The project is to develop a feasibility model for predicting the spatio-temporal variation of Aerosol Optical Properties in marine and coastal Maritime Environment.
Taking into account the evolution of this environmental phenomenon created by the wind on the sea surface is performed using the coupling model MEDEX (LSEET / MIO) and the fine mesh forecast model AROME developed by METEO-FRANCE.
MEDEX estimates the marine aerosol particle size concentration as a function of wind speed, relative humidity and fetch, representing the distance over which the wind has spread over the sea. AROME provides the spatio-temporal variation of wind field in coastal areas.
The project is divided into three parts. We proceed first to semi automation of the marine aerosol measurement station from the island of Porquerolles. Modifying the MIO experimental station offers the possibility to remotely trigger particle concentration measures, without the need for daily human presence on the island. The choice of measurement periods is made according to weather and environmental conditions provided by Météo France and relevant to the study.

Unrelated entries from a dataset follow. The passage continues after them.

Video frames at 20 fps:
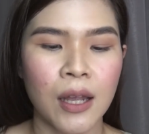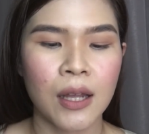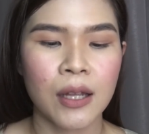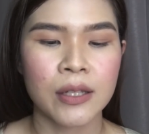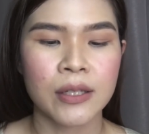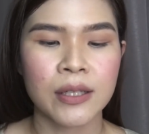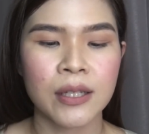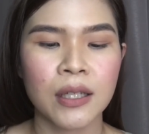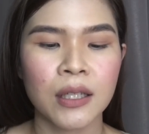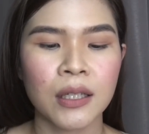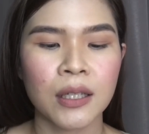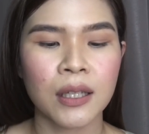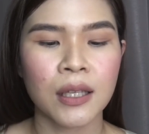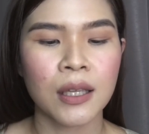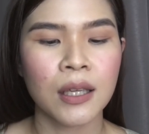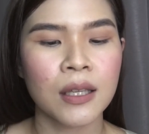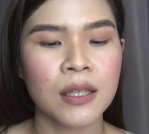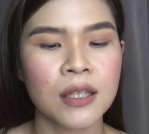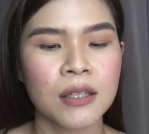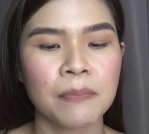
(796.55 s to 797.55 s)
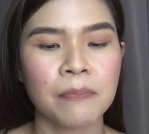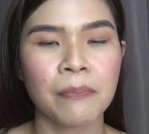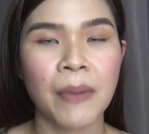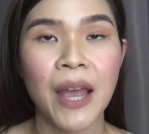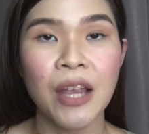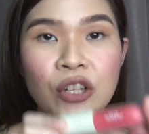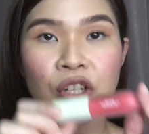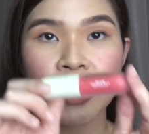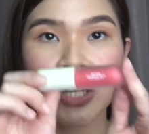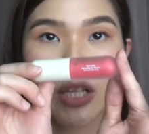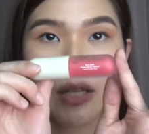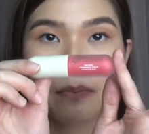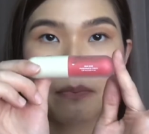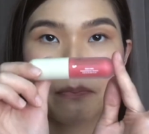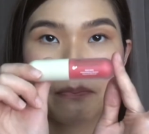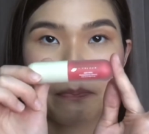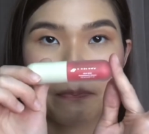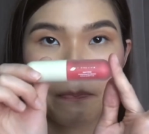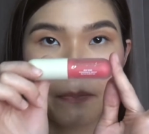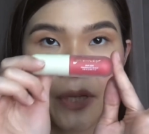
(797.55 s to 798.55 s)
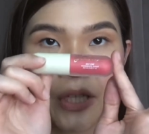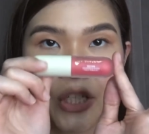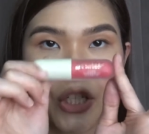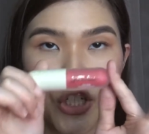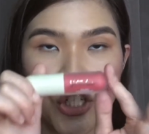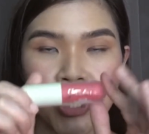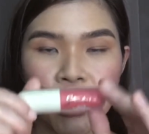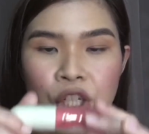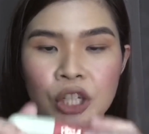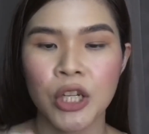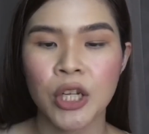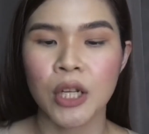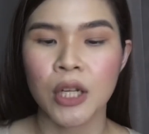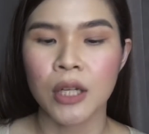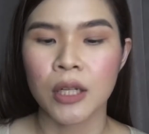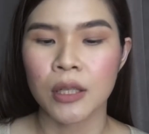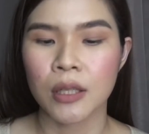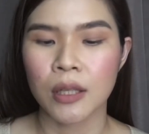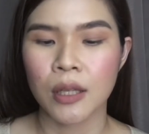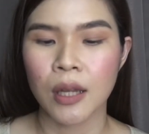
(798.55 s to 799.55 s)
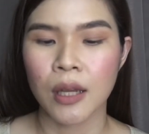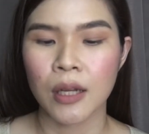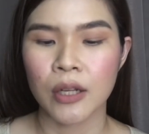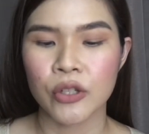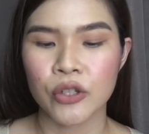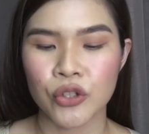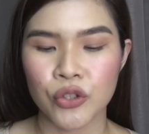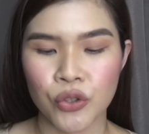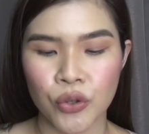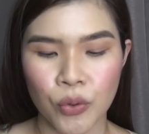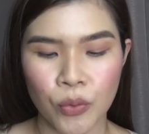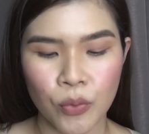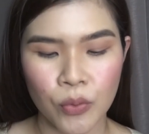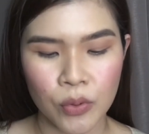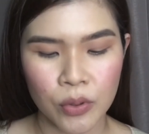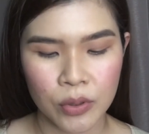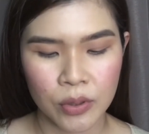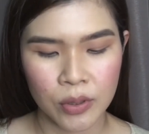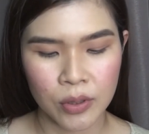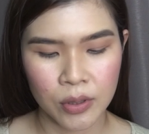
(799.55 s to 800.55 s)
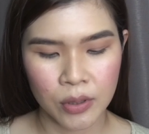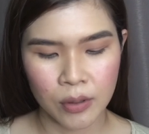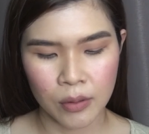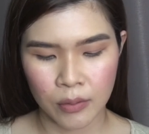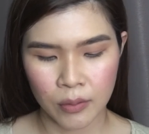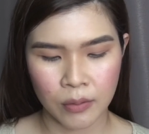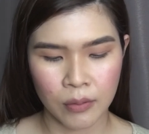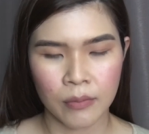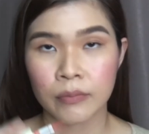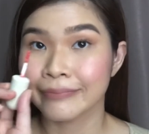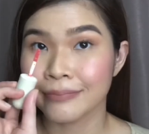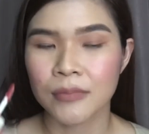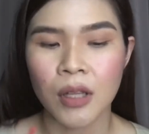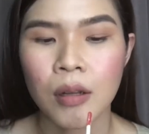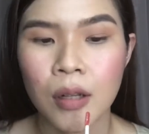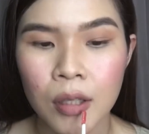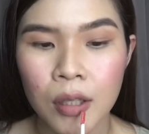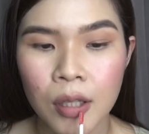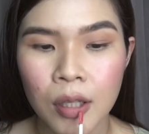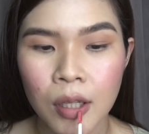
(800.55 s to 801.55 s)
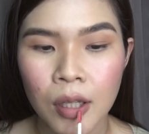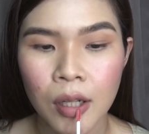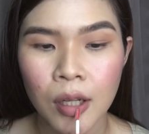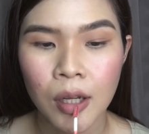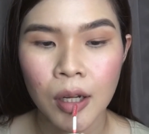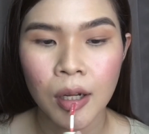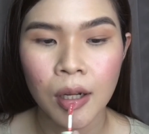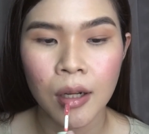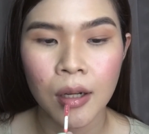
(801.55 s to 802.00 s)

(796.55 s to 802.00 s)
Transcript: Silk Kiss Passionate Peach ng strokes. Hindi lang.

This approach allows to update the marine aerosol MEDEX model. Based on a significant number of local measurements, semi-empirical formulations of the model are evaluated and consolidated.
Finally, the software feasibility model coupling Medex and AROME is introduced.
From the spatial variation of different meteorological fields evaluated by AROME and particle size spectra provided by MEDEX, the horizontal distribution of marine aerosol optical properties is estimated. The fetch processing is revised to take into account the wind lines over the aerosol evaluation area. An experimental validation based on blackbody radiance measurements is used to show the need to take into account precisely mapping marine aerosols in tools for predicting optronic sensors performance.
The map below shows an example of the spatial distribution in the region of Toulon (south of France) of the 10-micron particle size concentration and wind fields (speed and direction).
The aerosol spatial variation has an impact on the azimuthal distribution of atmospheric attenuation (see POAEMM logo) and therefore on the capabilities of an IRST system, to detect and identify a target. The following figure shows for a long fetch, the influence of wind speed on the DRI distance for a ship as tracking by a mid-infrared sensor.
The project is funded by the National Research Agency (ANR) in the 2011 ASTRID program (Specific Coaching for Works Research and Innovation Defence).